DocMorris ouvre une pharmacie en nom propre à Sarrebruck avec l’autorisation du ministère sarrois de la Santé.

Septembre 2006

Sur plaintes des pharmaciens sarrois, le tribunal administratif ordonne la fermeture de l’officine.

Janvier 2007

Ouverture en Sarre de la première officine DocMorris sous franchise.

Avril 2007

Celesio, alors premier répartiteur européen, achète 90 % de DocMorris à son créateur et patron, Ralf Däinghaus, qui garde 10 % du capital.

Mai 2009

Jugement de la CJUE refusant l’ouverture du capital.
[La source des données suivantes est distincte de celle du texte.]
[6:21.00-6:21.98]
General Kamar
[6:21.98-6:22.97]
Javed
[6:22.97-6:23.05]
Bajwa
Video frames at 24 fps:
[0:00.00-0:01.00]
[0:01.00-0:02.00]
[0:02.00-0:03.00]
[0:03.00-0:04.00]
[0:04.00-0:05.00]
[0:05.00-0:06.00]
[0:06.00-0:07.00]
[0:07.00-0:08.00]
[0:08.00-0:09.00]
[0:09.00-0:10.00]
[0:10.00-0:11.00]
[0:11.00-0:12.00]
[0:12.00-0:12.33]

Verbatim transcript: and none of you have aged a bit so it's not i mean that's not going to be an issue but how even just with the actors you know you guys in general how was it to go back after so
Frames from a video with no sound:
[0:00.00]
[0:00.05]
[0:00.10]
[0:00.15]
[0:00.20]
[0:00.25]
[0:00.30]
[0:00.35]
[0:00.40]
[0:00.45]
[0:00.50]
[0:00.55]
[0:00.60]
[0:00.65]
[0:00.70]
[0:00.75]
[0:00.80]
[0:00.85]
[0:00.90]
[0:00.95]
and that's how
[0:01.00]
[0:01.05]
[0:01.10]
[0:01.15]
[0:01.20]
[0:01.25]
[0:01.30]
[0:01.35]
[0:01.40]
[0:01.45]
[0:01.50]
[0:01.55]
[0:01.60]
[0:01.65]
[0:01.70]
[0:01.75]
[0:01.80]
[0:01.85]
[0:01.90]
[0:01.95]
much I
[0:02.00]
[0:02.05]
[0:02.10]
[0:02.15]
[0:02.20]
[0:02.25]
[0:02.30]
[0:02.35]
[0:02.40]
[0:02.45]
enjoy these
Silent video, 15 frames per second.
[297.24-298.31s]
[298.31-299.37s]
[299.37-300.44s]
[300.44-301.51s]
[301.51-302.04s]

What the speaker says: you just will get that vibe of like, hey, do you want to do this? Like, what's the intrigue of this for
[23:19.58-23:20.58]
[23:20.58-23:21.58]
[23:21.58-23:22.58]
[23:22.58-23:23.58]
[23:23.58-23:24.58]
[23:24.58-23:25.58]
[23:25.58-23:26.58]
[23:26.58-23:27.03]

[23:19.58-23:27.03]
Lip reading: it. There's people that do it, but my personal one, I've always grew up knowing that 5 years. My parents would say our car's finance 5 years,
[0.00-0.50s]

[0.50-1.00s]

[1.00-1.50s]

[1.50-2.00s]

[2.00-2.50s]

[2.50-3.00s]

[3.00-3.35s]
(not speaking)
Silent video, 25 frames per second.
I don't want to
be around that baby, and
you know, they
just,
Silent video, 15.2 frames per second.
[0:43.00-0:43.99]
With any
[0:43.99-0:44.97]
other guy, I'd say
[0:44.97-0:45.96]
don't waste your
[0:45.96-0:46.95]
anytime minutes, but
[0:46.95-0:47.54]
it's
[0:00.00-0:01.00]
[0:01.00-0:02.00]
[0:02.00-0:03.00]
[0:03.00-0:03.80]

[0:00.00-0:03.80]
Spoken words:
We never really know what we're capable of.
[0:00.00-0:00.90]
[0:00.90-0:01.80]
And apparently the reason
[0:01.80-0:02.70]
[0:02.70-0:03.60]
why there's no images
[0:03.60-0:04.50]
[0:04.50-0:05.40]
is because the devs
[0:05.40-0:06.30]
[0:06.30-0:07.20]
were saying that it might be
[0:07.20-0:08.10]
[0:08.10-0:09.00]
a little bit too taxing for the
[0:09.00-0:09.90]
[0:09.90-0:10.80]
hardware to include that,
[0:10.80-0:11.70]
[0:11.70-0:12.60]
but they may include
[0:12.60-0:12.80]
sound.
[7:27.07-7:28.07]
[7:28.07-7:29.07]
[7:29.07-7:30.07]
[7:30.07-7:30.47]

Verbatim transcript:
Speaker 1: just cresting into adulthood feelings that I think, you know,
Fritz Oesterle promet 500 officines DocMorris en 2011.

Juillet 2009

La pharmacie DocMorris de Sarrebruck ouvre à nouveau ses portes, sous franchise cette fois. Aujourd’hui, 160 pharmaciens sont franchisés DocMorris.

Août 2009

Ralf Däinghaus quitte Celesio.

Décembre 2009

Celesio rachète la totalité de DocMorris pour un prix global estimé à 200 millions d’euros. Il en fait la première marque européenne de pharmacies.

Mai 2010

DocMorris prend pied sur le marché suédois. La chaîne doit compter une cinquantaine de pharmacies d’ici la fin de l’année.

2011

Une autre chaîne de pharmacies du groupe Celesio en Europe sera reconvertie sous l’enseigne et le concept DocMorris.